Question: Que pensez-vous du contrat de mariage provisoire (çighé) auquel sont opposés les musulmans sunnites? Dans quel but existe-t-il? Ne pensez-vous pas qu’il est contraire aux droits humains et que dans ces conditions la femme (si vous l’acceptez en tant qu’être humain) devient un objet que peut facilement se procurer le sexe masculin?

Réponse: La légitimité du mariage provisoire a été fixée dans le verset 24 de la Sourate « les femmes ». Les musulmans chiites ne prêtent pas attention au désaccord des musulmans sunnites sur le sujet puisqu’il a été établi par le Saint Coran et que tout au long de l’existence du Prophète de l’Islam, il était courant; de même que lors du premier et une partie du deuxième califat.

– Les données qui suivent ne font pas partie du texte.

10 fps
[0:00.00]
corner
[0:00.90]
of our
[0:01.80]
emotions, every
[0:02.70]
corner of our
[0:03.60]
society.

Ce n’est qu’après un certain temps que le deuxième calife l’interdit. Or seul le Saint Coran peut abroger un de ses décrets; le pouvoir islamique n’a absolument pas le droit d’émettre une quelconque opinion concernant la législation révélée.

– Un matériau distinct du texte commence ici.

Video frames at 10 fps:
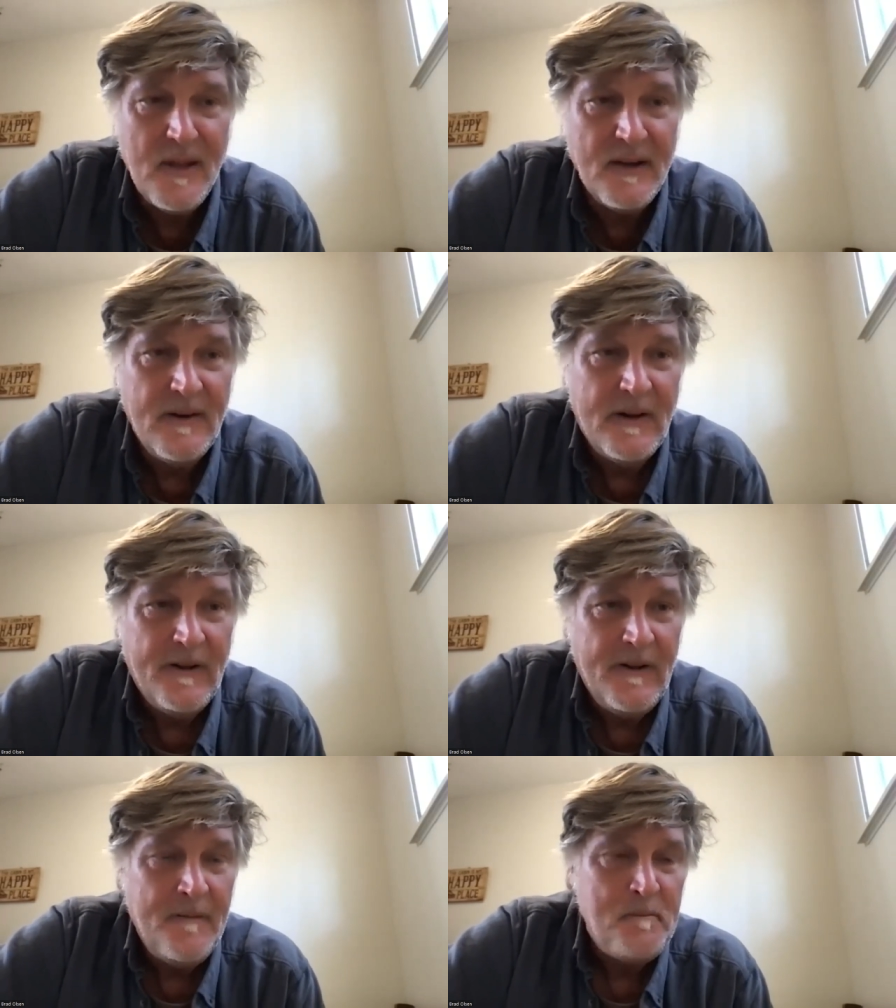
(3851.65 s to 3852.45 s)
And
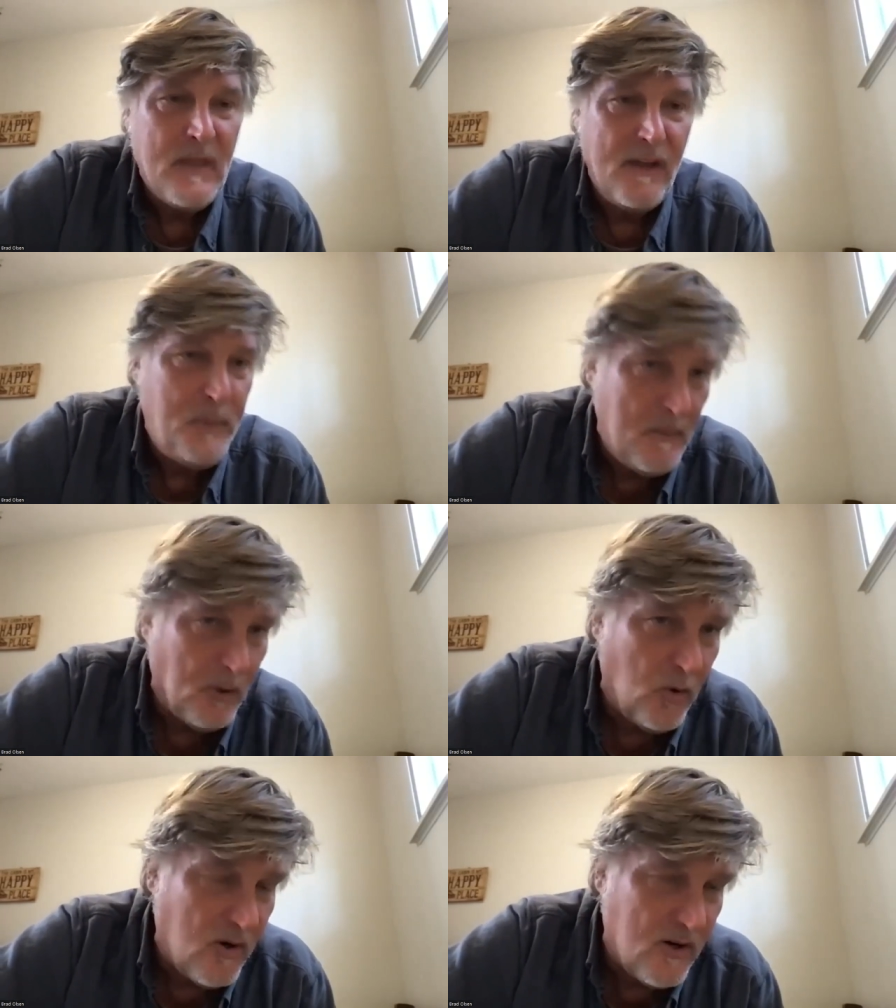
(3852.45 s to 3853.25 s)
if
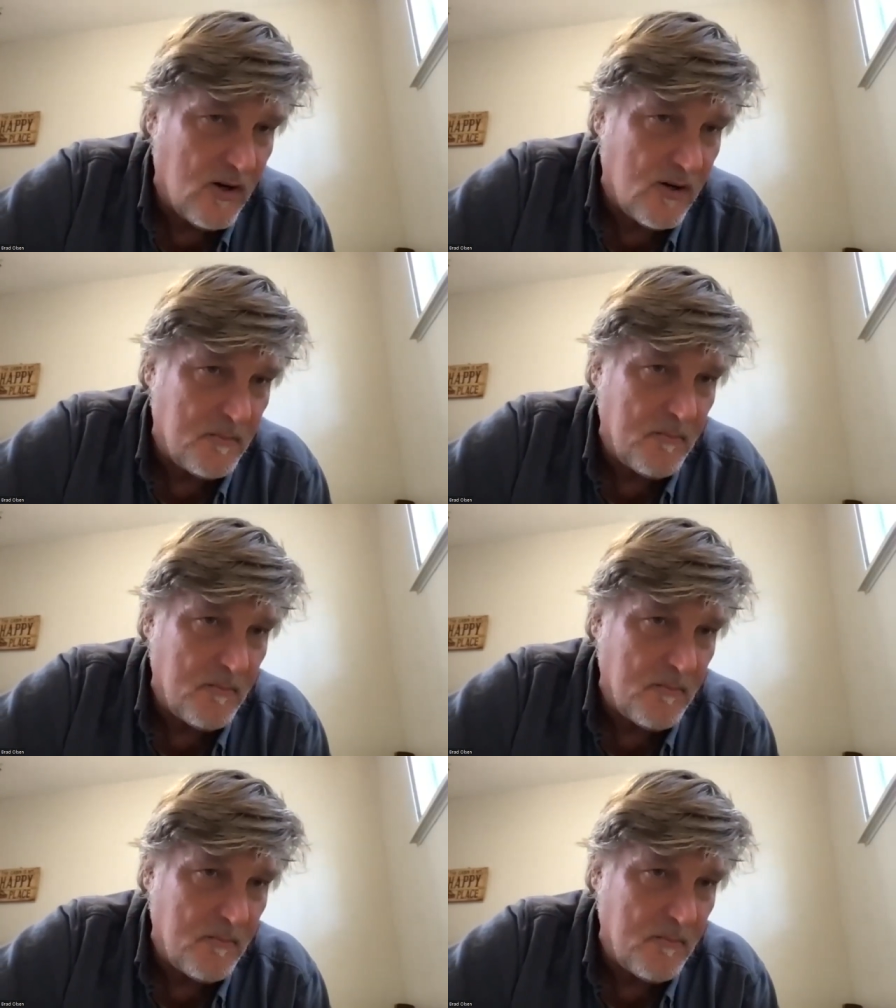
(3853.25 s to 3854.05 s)
people order
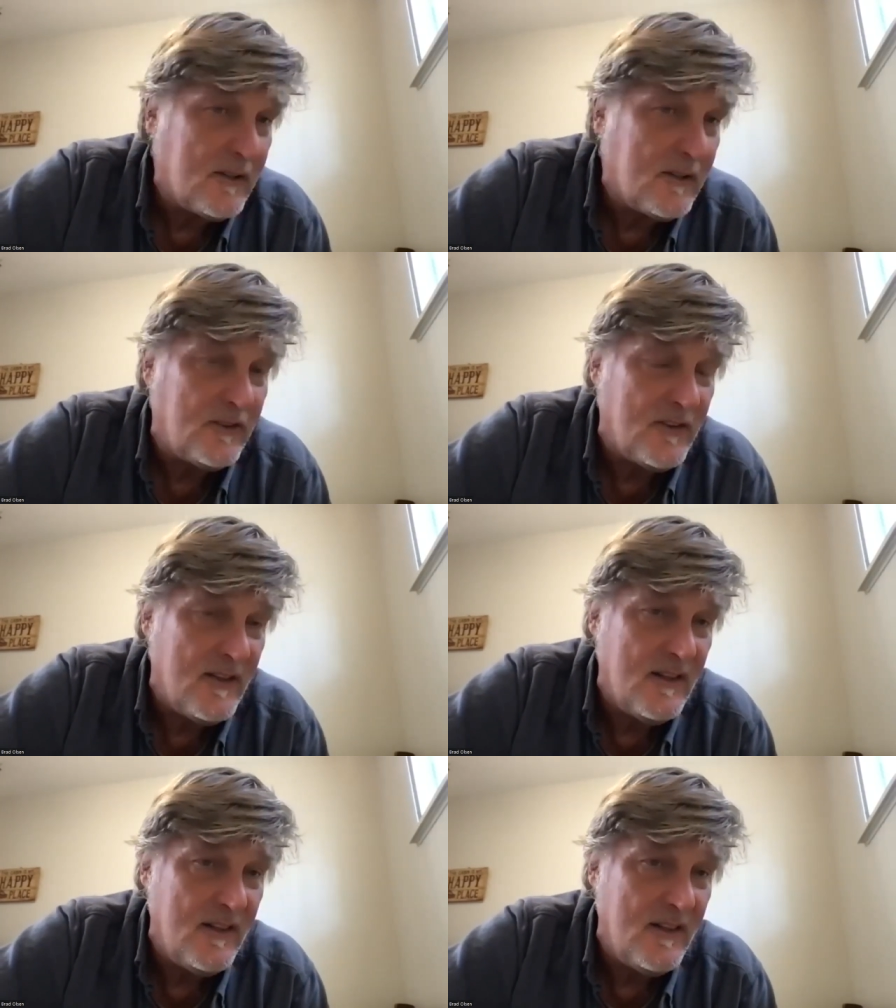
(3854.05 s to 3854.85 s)
my books,
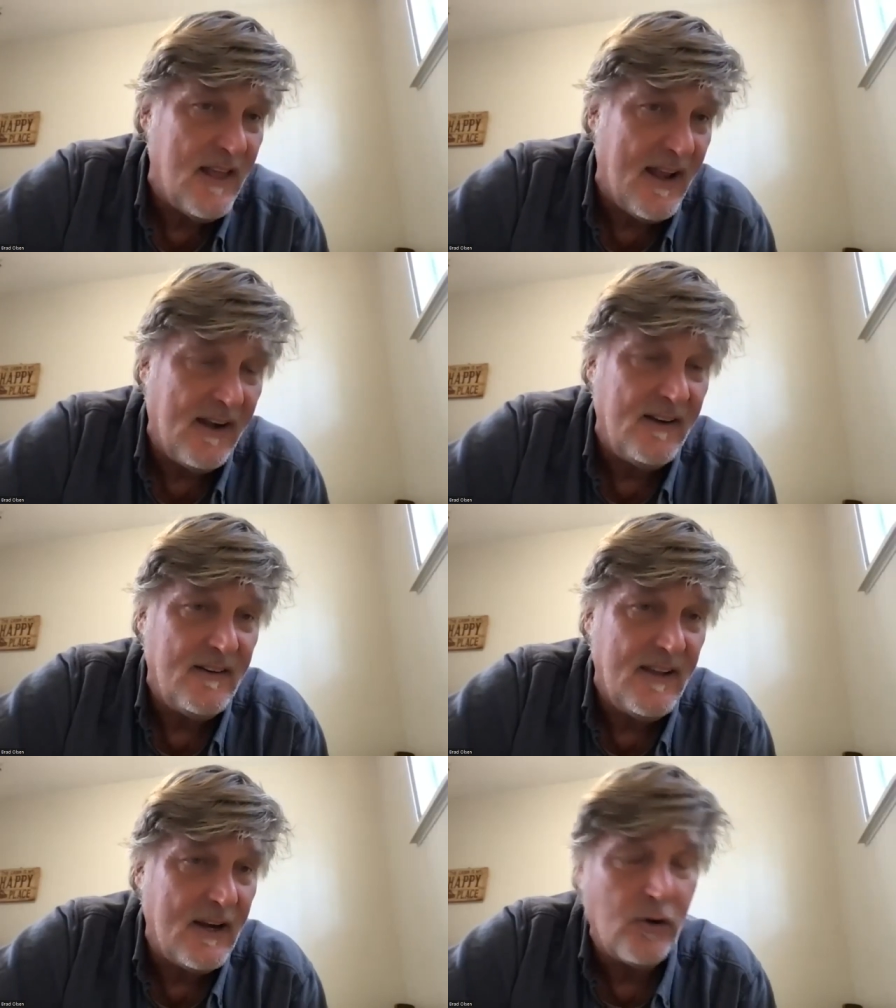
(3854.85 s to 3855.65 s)
then
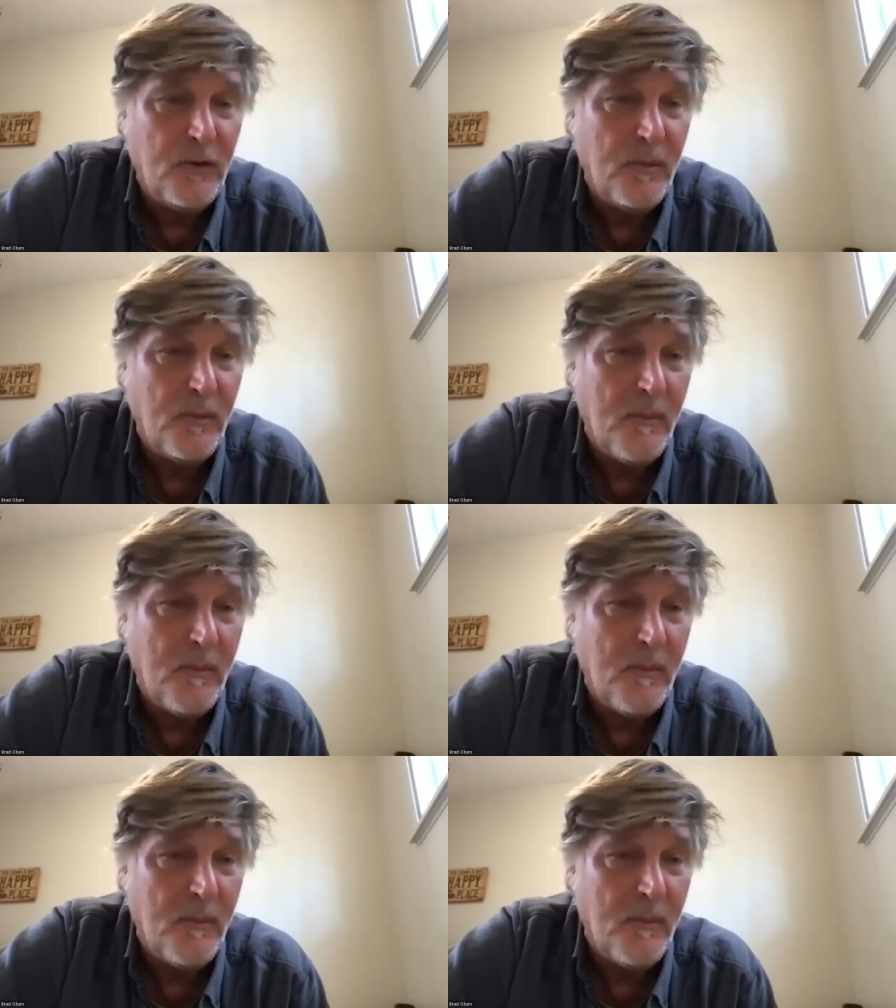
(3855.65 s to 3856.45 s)
they go through my
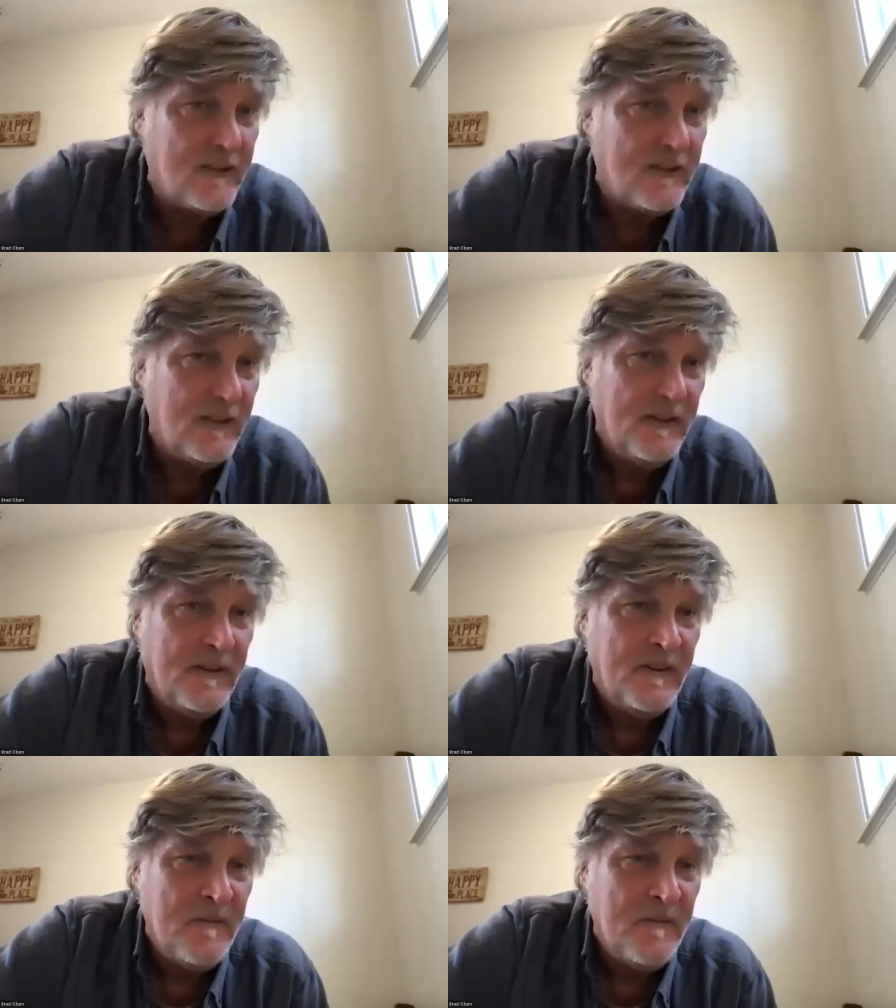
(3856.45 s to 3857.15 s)
office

Comme il l’a été exposé précédemment, selon l’Islam, la légitimité du mariage provisoire est indubitable. La philosophie des préceptes concernant le divorce, démontre parfaitement que le mariage peut être provisoire. Il n’y a aucune raison pour l’interdire, lorsqu’il est établi de manière à ce qu’il n’ait aucune conséquence néfaste.

La dernière de vos questions est certes exagérée et rapide, puisque la femme l’accepte de son plein gré; les intentions que vous avez émises pour l’homme peuvent également l’être par les femmes. Si c’est en guise de compagnie, si c’est par contentement, si c’est pour enfanter ou tout autre profit de l’existence, il est véridique pour les deux – homme et femmes-. Il n’y a donc aucune raison de supposer que l’un des deux contractants comme a été abusé par l’autre.

Si l’on analyse très attentivement l’ensemble du monde de l’humanité, l’on remarquera que les contacts charnels ne peuvent se limiter au mariage permanent et on ne peut pas considérer tous les autres interdits, puisqu’il arrive dans certains cas que les premiers ne suffisent pas à assouvir les instincts naturels.

Aucun gouvernement officiel des pays développés ou semi-développés n’a pu empêcher ses relations provisoires; dans toutes les grandes villes, il existe des centres déclarés ou secrets, spécialisés pour ce genre de rapports. Toute religion désirant ainsi limiter les contacts charnels dans le mariage et empêcher l’adultère est obligé d’intégrer dans ses préceptes, le mariage provisoire sous des conditions bien précises, afin d’éliminer toutes les débauches causées par l’adultère et apporter une réponse convenable face aux exigences des sens.

Dans des propos rapportés de l’Emir des croyants (l’Imam ‘Alî, premier imam chiite [pl]), il est dit: « Si le deuxième calife n’interdisait pas le mariage provisoire, seuls les égarés sur le chemin de la perdition accompliraient l’adultère. » Considérer ces préceptes comme contraire à l’humanité est une grande erreur.

Nous n’entendons pas bien sûr par le terme droit humain, les lois existantes durant l’antiquité et préislamiques. Par exemple les lois de la Rome antique ou autres; où les femmes étaient traitées comme des animaux ou des prisonnières. Non ici nous parlons des lois occidentales, le monde humain signifie le monde occidental et la société humaine, la société occidentale, comme les dénommaient de nombreux gouvernements précédents. Mais il s’agit de savoir à présent ce qu’ont mis en place ces très respectables personnes, pour remédier à ces relations hors mariage, les fréquentations publiques et leur mixité; au lieu de ces préceptes soient-disant contraires aux droits humains ! Que se passe-t-il donc entre les hommes et les femmes, les filles et les garçons dans les pays civilisés en avant-première? Comment sont assumées les déficiences des mariages permanents? Que relatent donc régulièrement ces surprenantes statistiques publiées à ce sujet?